_DATA_
□ □ □ □ □
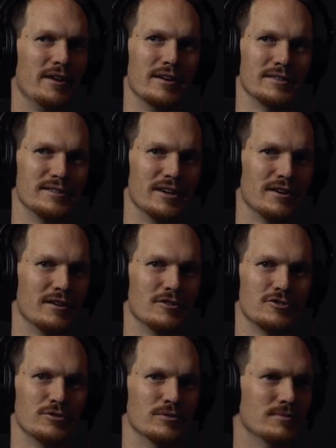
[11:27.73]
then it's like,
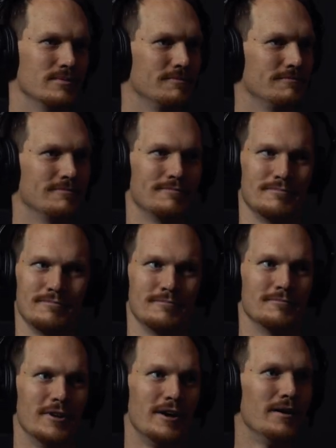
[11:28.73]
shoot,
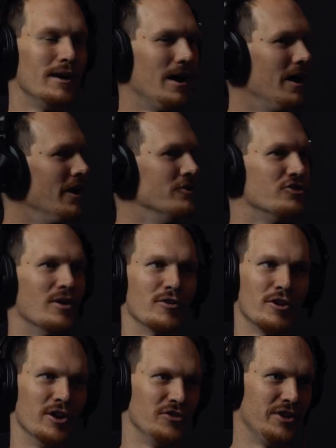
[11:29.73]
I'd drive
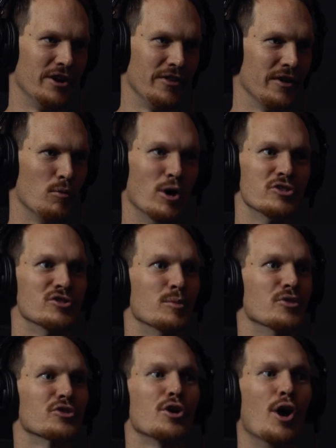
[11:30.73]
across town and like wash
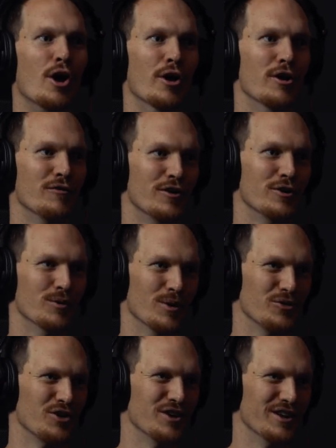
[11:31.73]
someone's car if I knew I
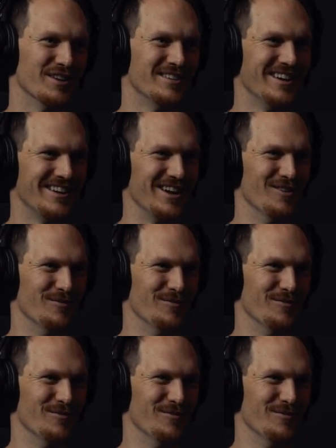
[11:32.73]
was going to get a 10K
□ □ □ □ □
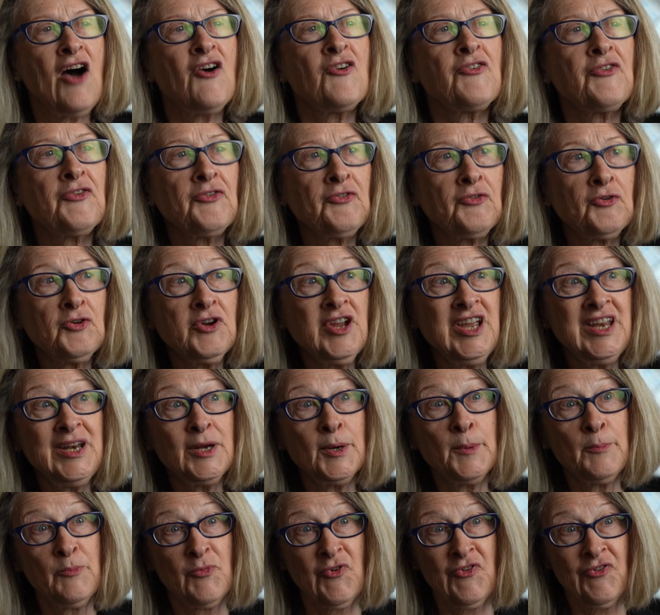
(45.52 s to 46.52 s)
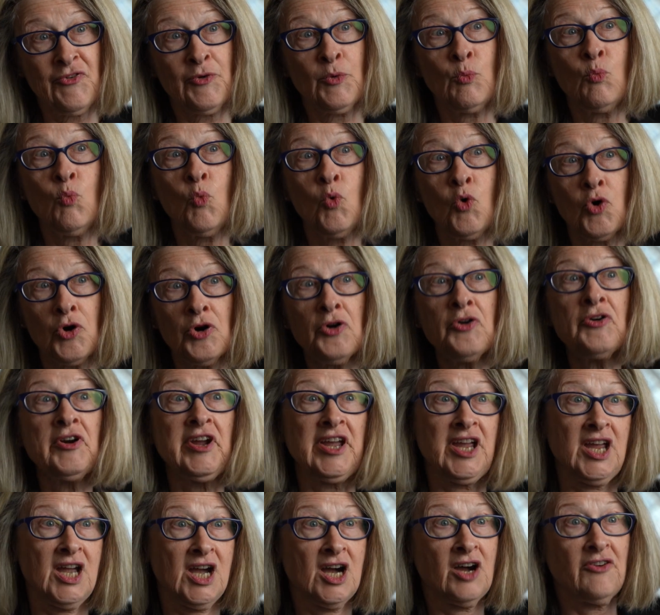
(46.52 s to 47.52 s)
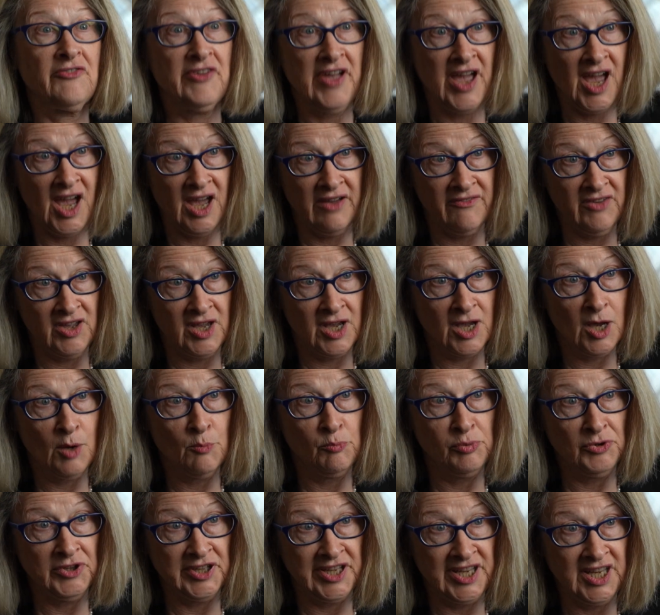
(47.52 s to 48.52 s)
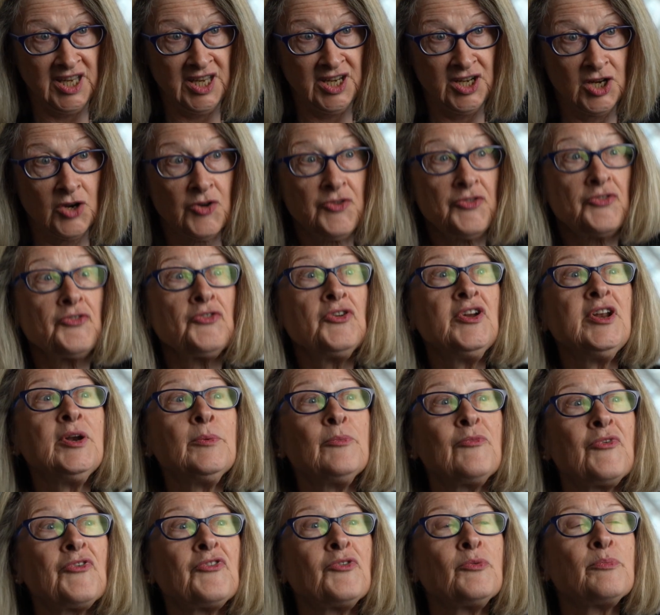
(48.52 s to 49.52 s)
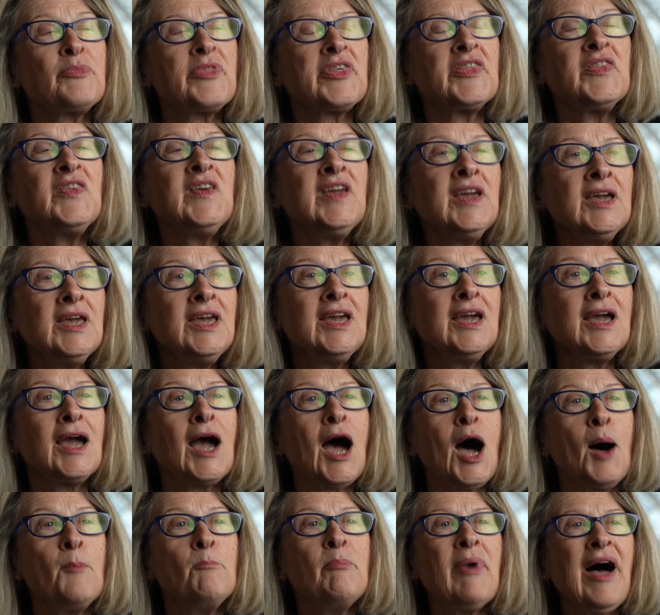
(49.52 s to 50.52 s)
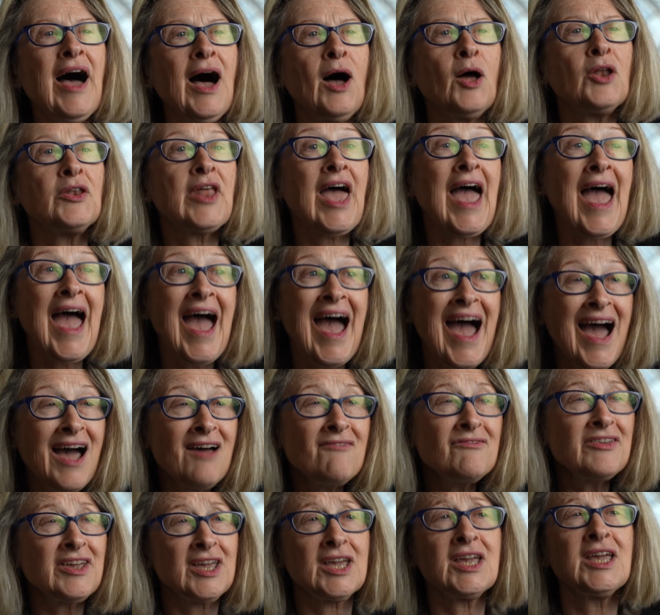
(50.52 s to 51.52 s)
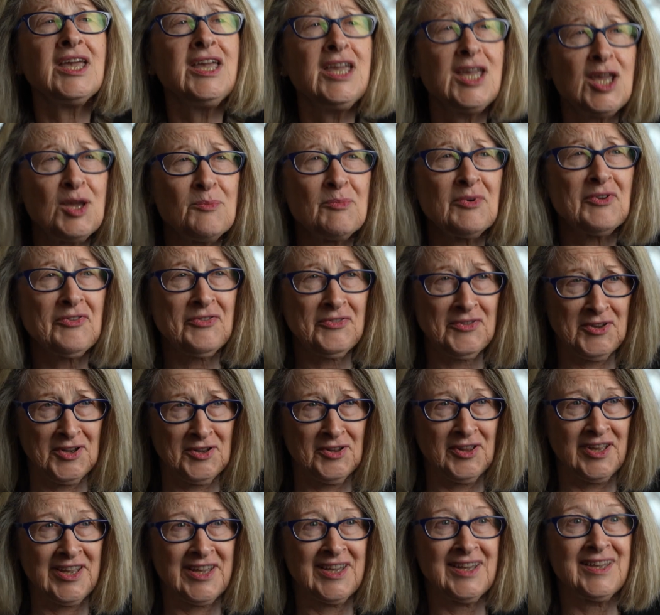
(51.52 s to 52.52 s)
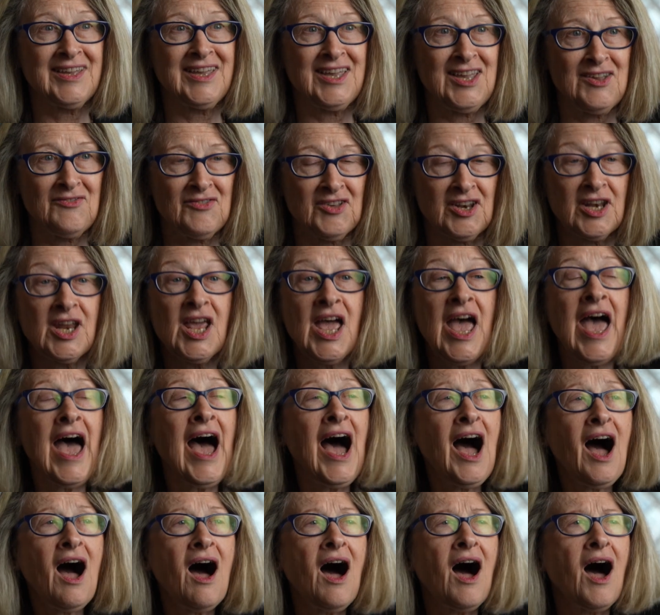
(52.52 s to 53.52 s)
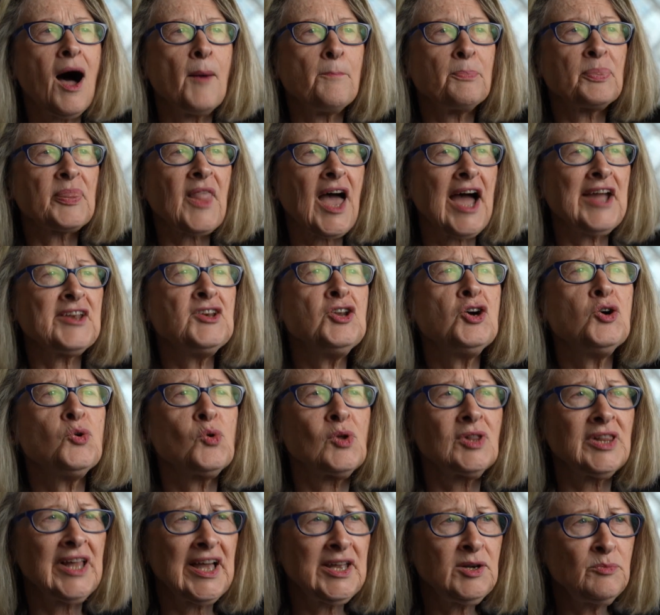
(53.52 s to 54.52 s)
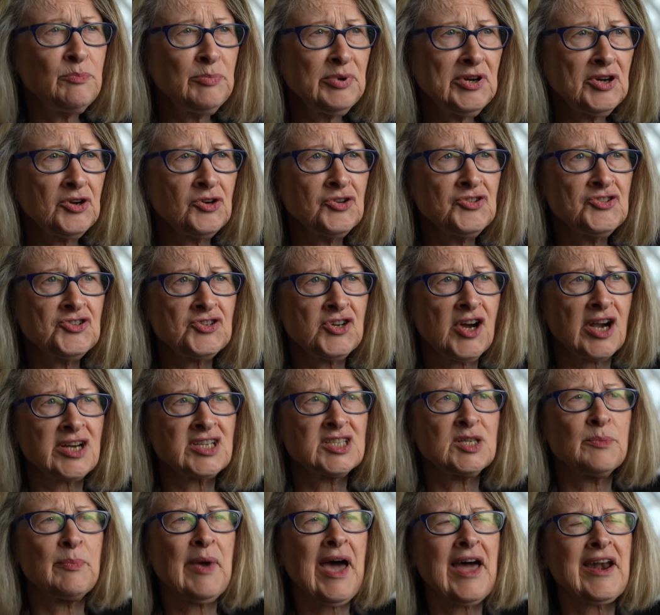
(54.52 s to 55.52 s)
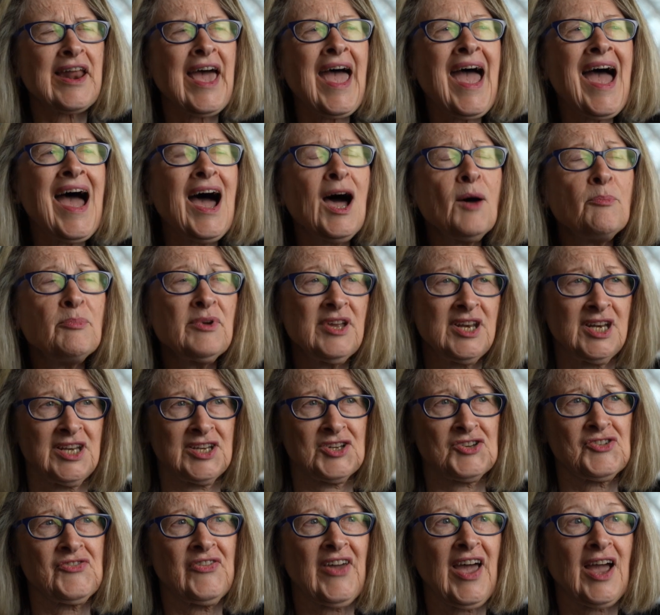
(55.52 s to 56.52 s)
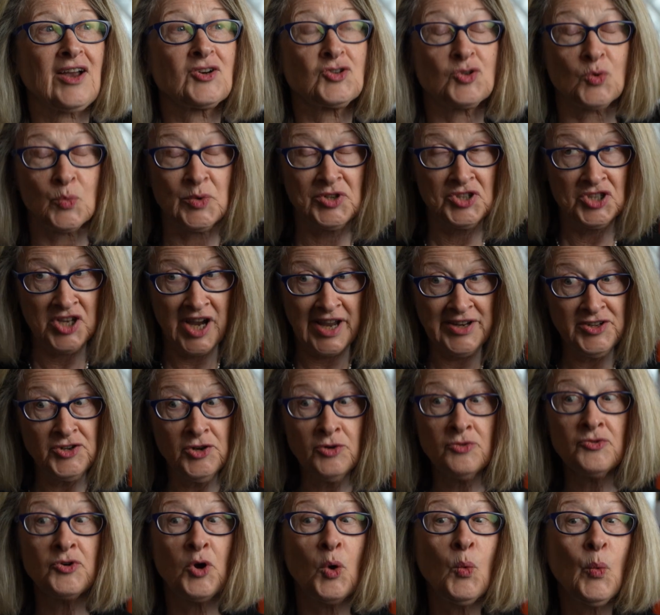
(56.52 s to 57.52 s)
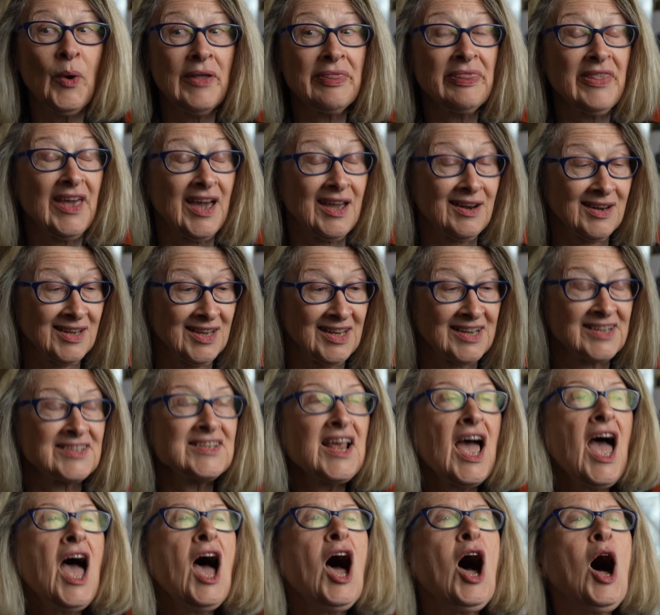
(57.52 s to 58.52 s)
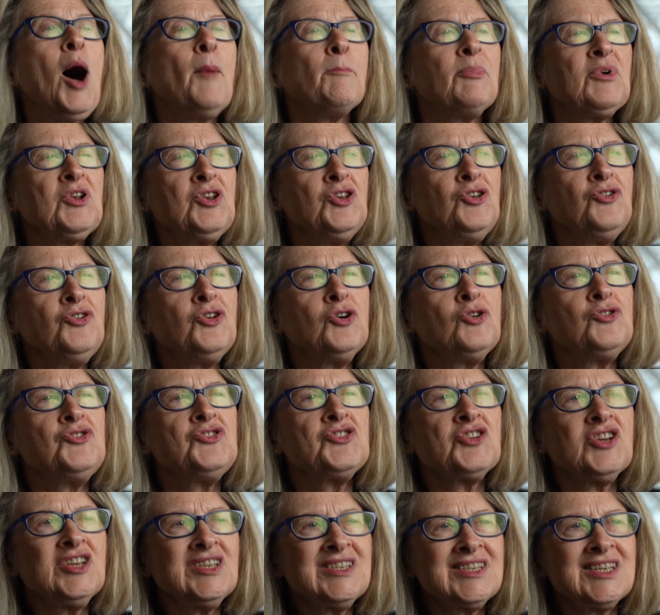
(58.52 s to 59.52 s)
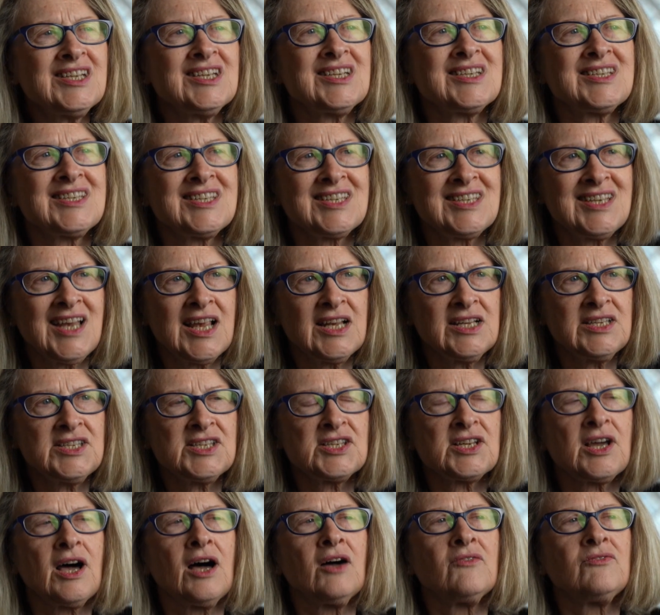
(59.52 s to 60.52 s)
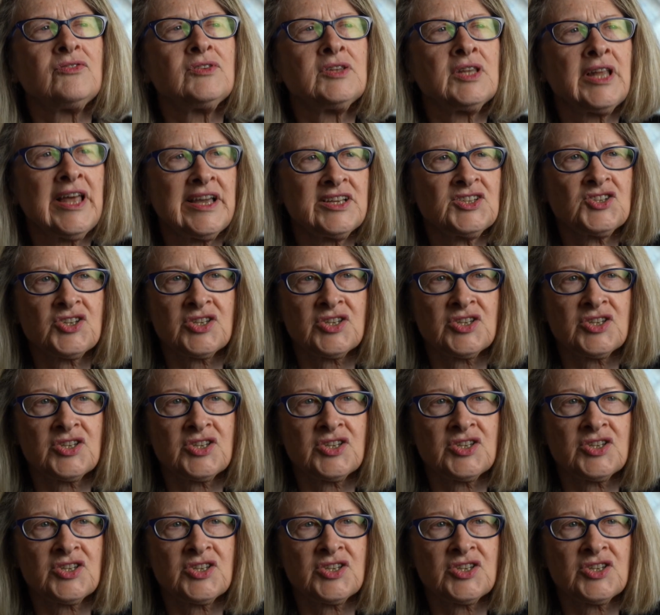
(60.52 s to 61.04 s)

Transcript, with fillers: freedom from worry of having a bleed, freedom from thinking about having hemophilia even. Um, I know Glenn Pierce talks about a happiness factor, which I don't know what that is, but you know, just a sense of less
□ □ □ □ □
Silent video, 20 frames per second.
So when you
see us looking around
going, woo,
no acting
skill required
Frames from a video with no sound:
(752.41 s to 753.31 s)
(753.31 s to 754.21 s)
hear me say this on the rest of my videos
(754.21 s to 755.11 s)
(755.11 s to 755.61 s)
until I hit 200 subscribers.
□ □ □ □ □
_WHAT YOU WILL DO_
Within the listing above, find the line containing "(45.52 s to 46.52 s)" and the line containing "Transcript, with fillers: freedom". Transcribe them and everything between them exactly, leaving out the pictures.

_RESPONSE_
(45.52 s to 46.52 s)
(46.52 s to 47.52 s)
(47.52 s to 48.52 s)
(48.52 s to 49.52 s)
(49.52 s to 50.52 s)
(50.52 s to 51.52 s)
(51.52 s to 52.52 s)
(52.52 s to 53.52 s)
(53.52 s to 54.52 s)
(54.52 s to 55.52 s)
(55.52 s to 56.52 s)
(56.52 s to 57.52 s)
(57.52 s to 58.52 s)
(58.52 s to 59.52 s)
(59.52 s to 60.52 s)
(60.52 s to 61.04 s)

Transcript, with fillers: freedom from worry of having a bleed, freedom from thinking about having hemophilia even. Um, I know Glenn Pierce talks about a happiness factor, which I don't know what that is, but you know, just a sense of less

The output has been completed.